→ The input
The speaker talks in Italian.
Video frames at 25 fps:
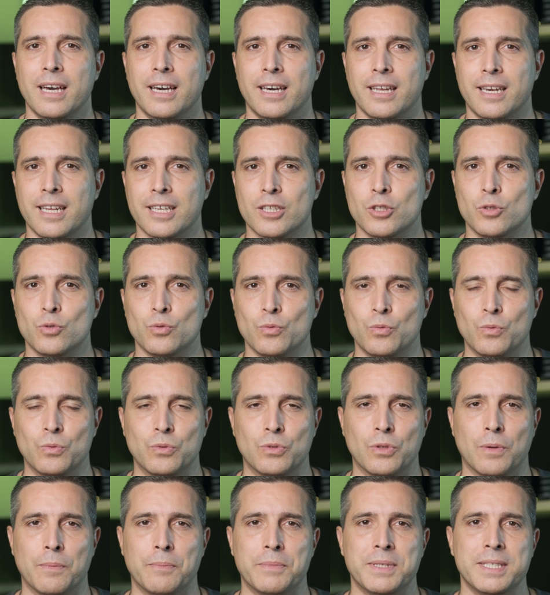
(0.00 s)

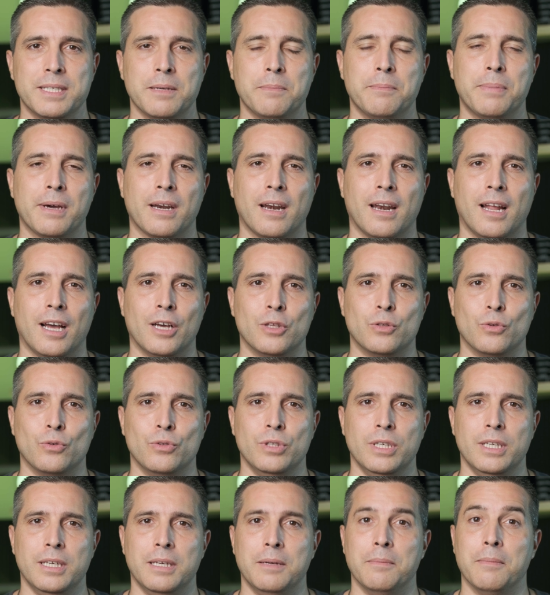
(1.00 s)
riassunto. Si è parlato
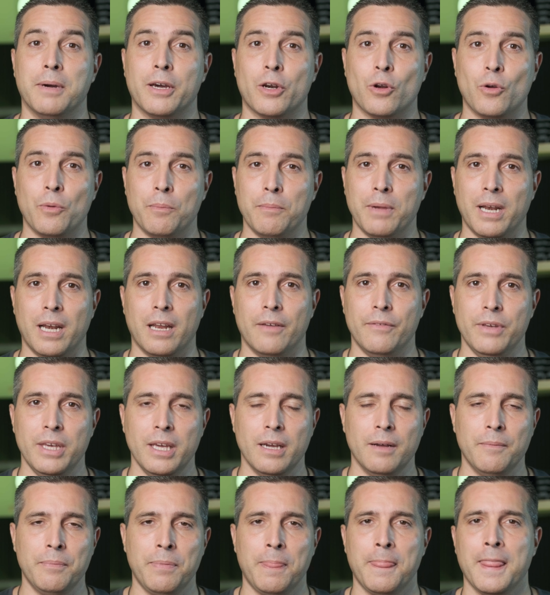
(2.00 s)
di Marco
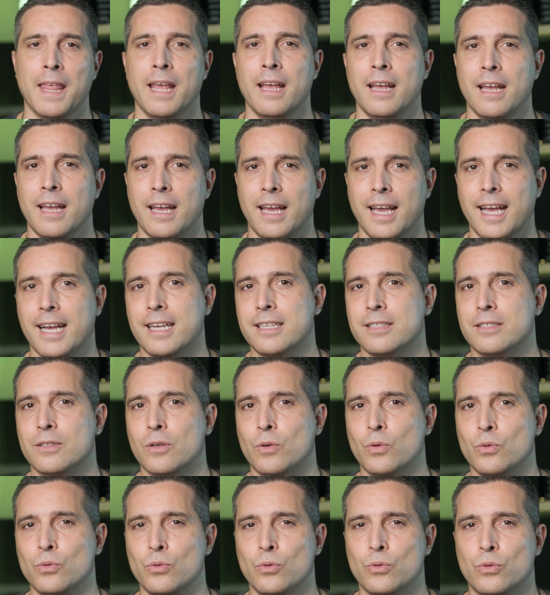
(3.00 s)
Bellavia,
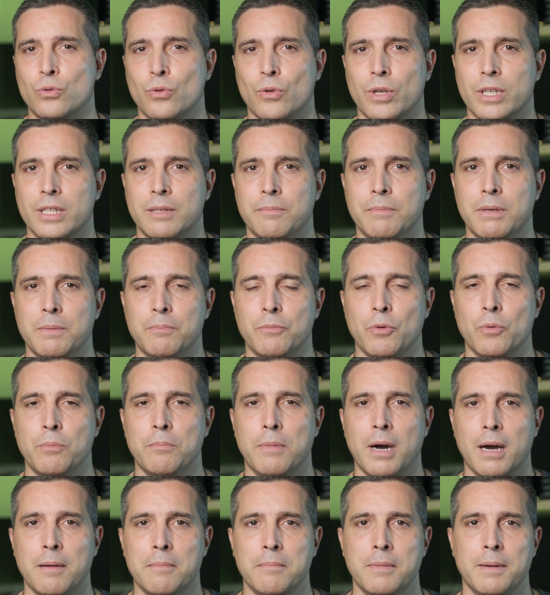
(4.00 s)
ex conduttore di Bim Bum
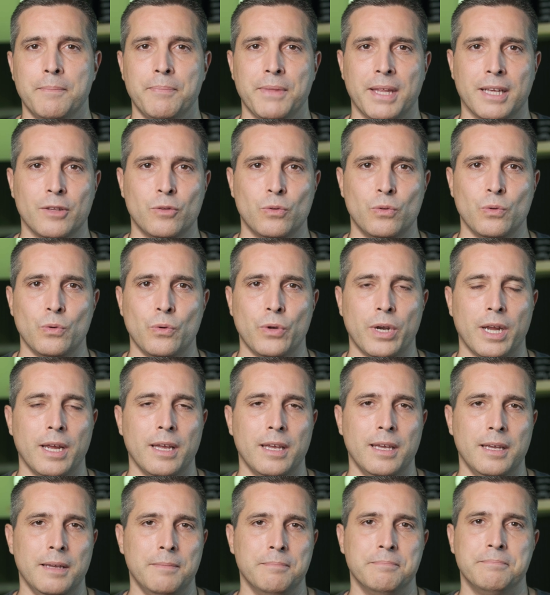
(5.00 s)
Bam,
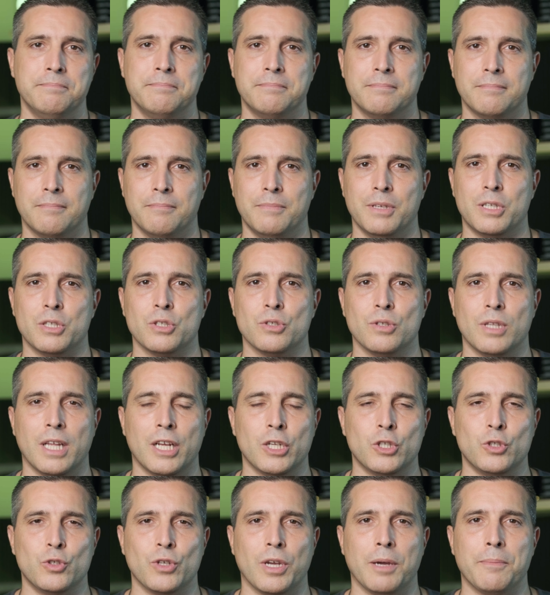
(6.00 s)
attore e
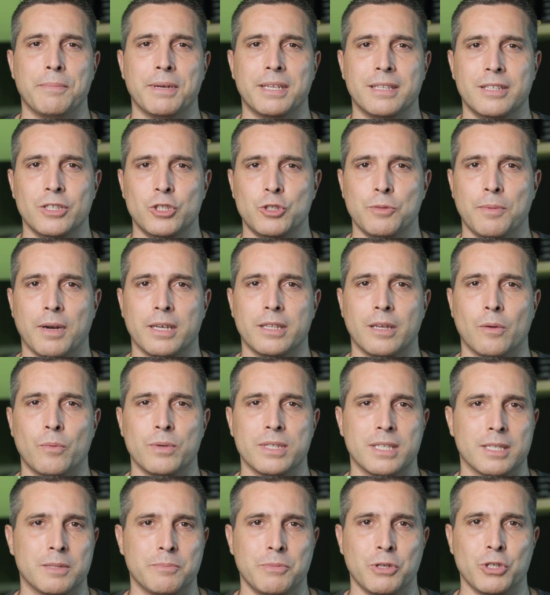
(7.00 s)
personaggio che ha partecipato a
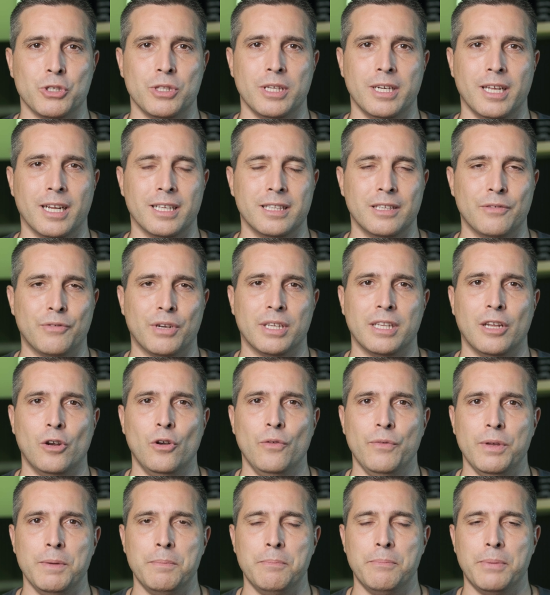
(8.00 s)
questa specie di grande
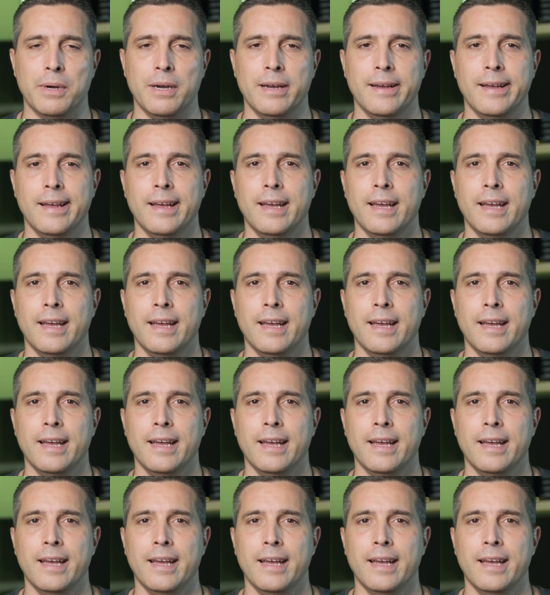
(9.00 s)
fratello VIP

---

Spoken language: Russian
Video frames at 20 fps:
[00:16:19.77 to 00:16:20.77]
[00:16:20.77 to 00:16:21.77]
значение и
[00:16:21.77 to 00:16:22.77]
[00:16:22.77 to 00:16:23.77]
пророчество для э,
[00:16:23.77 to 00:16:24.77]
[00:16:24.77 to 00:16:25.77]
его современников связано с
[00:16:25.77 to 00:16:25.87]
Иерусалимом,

→ Problem to solve
Locate the word "frames" in the entries, and copy every line where it is found.

→ Exercise output
Video frames at 25 fps:
Video frames at 20 fps:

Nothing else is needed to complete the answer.